Martin Cole, Deputy Headteacher at Horizon English School, shares his tips:
“Whilst there is no definitive one-size-fits-all recommendation in terms of frequency for how often children should read or be read to at home, an approximate guide is to engage in reading 5 times per week for approximately 15-20 minutes.”
“One of the biggest pitfalls that adults can make when listening to a child read is to interrupt too frequently, therefore stripping the child of their independence and ultimately reducing the enjoyment of the reading experience. Instead, children should be given the opportunity to self-correct their own reading.”
6 Simple Ways to Make Home Reading Sessions Smooth and Effective
- Talk less
“Allow space and time for a child to decode and solve challenging words independently,” says Martin Cole, Deputy Headteacher of Horizon English School.
- Encourage their detective skills
If a child is struggling with a particular word, there are several strategies you can use before telling them the answer. If it is a long word you can suggest they try ‘Chunking’, which is when they use their finger to break up the word into its separate sounds. If they are pronouncing a sound in a way that is stopping them from decoding the word, suggest that they use their phonics knowledge to think about any alternative sounds a particular letter can make.
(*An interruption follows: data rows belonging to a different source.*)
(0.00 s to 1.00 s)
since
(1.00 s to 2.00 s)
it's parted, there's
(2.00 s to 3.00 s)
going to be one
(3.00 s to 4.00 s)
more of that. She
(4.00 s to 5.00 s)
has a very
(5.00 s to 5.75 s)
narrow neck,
- Really, actually, listen
This might sound obvious but invest your time in focusing on your child when he or she reads, and build their confidence by allowing them to continue reading on even if they make a mistake. Once they finish the section or paragraph you can ask them to go back and look at the word again.
- Encourage independence
Let children hold the book themselves – as tempting as it is to have your child on your lap while you read together, it’s best for them to hold the book independently, and trace the words with their own fingers rather than with yours.
- Use Positive language
Martin Cole, Deputy Headteacher of Horizon English School says: “The language used when reading with children contributes significantly towards the quality of the reading experience.” Instead of just general praise, use specific positive feedback that refers to the effort they are putting into their reading. Horizon’s Cole says: “Phrases like: ‘I like the way you corrected that sentence on your own’ or ‘Well done for pausing for a full stop’ can help create a positive reading experience.
- Aim for enjoyment
“Allowing time for children to enjoy their reading is important,” says Martin Cole. Looking at pictures or talking about their interpretation of their reading can be an engaging and important part of the process.” It’s always better to read a book that challenges children at the right level; reading books that are too hard for your child’s stage can undermine confidence. If a child is really struggling with a book, ask them to tell you a ‘picture story’ by looking at the images instead.”
“For children that lack confidence in reading, a good way to create an enjoyable reading experience is to read a familiar text that has been read before. This can enable greater independence and develop their reading self-esteem.”